Are Jobs Returning Because Extended Unemployment Benefits Ended?
We're seeing a (somewhat) improving job market in 2014, with the official unemployment rate finally dipping below 6 percent last month for the first time since 2008. Is the economy finally improving? Or could it be that our own federal government kept hiring at an anemic level with its own policies, essentially taking a baseball bat to the kneecaps of the job market? Three economic analysts with the Federal Reserve Bank of New York argue that Emergency Unemployment Compensation, implemented as a temporary measure in 2008, extended several times by Congress, and finally expired at the end of 2013, deserves much of the blame for limping job prospects over the past few years. They say its expiration can be thanked for new "help wanted" listings.
As authors Fatih Karahan, Samuel Kapon, and Kaivan K. Sattar note in "Do Unemployment Benefits Expirations Help Explain the Surge in Job Openings?"
Preexisting legislation provided for up to twenty-six weeks of UI and, in states with a high unemployment rate, the Extended Benefits (EB) program provided twenty additional weeks. EUC started by allowing for an extra thirteen weeks of benefits to all states and was gradually expanded to four tiers, providing up to fifty-three additional weeks of federally financed benefits. This extension increased the maximum duration to an unprecedented ninety-nine weeks.

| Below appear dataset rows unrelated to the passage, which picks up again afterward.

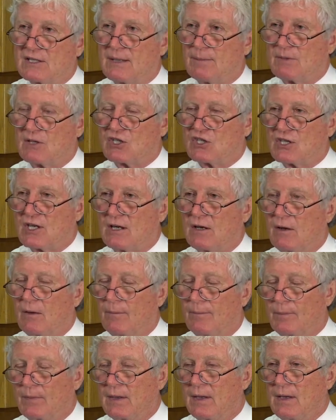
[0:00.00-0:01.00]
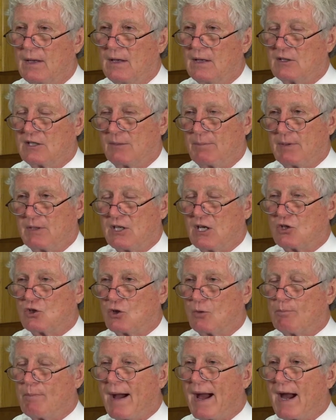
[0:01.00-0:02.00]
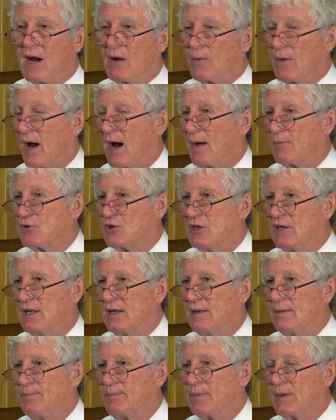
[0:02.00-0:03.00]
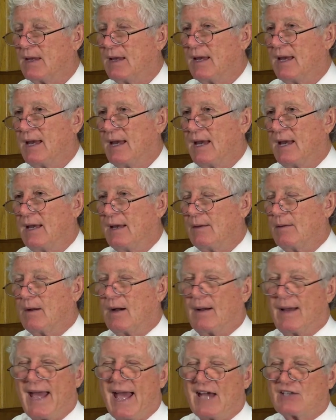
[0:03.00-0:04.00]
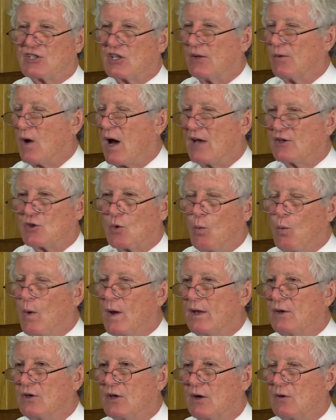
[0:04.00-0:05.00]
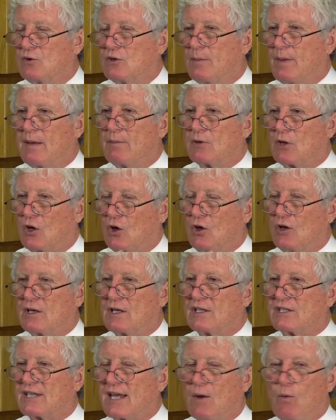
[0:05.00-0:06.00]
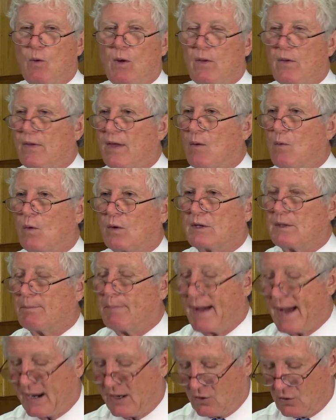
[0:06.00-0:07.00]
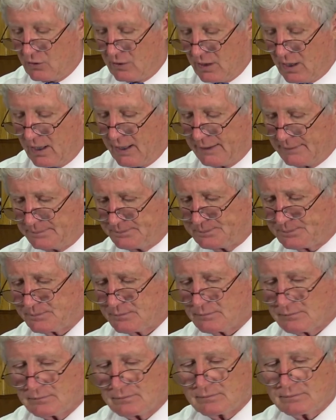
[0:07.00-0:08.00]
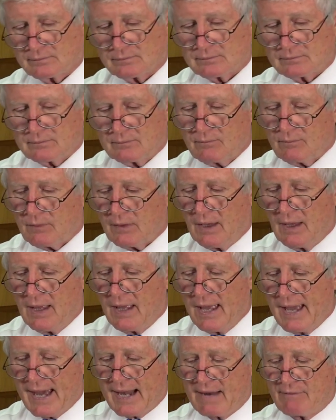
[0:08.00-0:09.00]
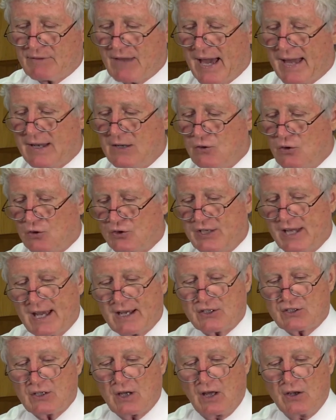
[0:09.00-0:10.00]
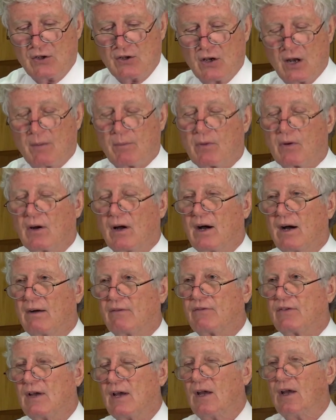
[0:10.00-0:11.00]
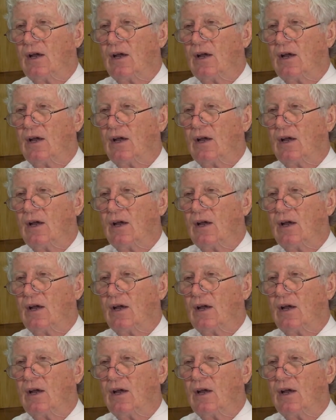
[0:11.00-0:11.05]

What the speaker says: them to sell. The potential buyer, the optionee, has a window to be able to look and say whether they want to buy or not. And I've got in your text a number of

The very extended unemployment insurance was meant to provide a cushion for people thrown out of work by the Great Recession. That's an easy sell when the economy is lousy, and when job listings look awfully sparse. As that sparsity continued, it was easy to persuade lawmakers to renew extended benefits again, and again. But what happens when you do that, write Karahan, Kapon, and Sattar, is that "increases in UI generosity put upward pressure on wages since it becomes more expensive to lure people into work. As a consequence, firms anticipate lower profits and cut back job creation, which lowers the job finding rate and increases the unemployment rate."
So, you create a cycle of suckage as labor becomes too expensive for business to hire, even as it's not being put to use, and that kills job potential openings which…
This shouldn't have been a surprise, argue the authors, since the Nobel Prize in Economics was awarded in 2010 for the development of the Diamond-Mortensen-Pissarides model, predicting exactly such a perverse effect.
In our real world test for Diamond-Mortensen-Pissarides, the expiration of Emergency Unemployment Compensation at the end of 2013 finally provided an opening for the job market to recover. "EUC expiration raised the job openings rate by 0.6 percentage point to 3.4 percent," the authors argue, "remarkably close to the realized rate in the Job Openings and Labor Turnover Survey (JOLTS) report of 3.3 percent for June 2014."
Recovery was delayed until then, they say, by continuing debates in Congress over renewing EUC. Once the possibility died, the jobs revived.
You see, government programs really do help the economy. When they go away.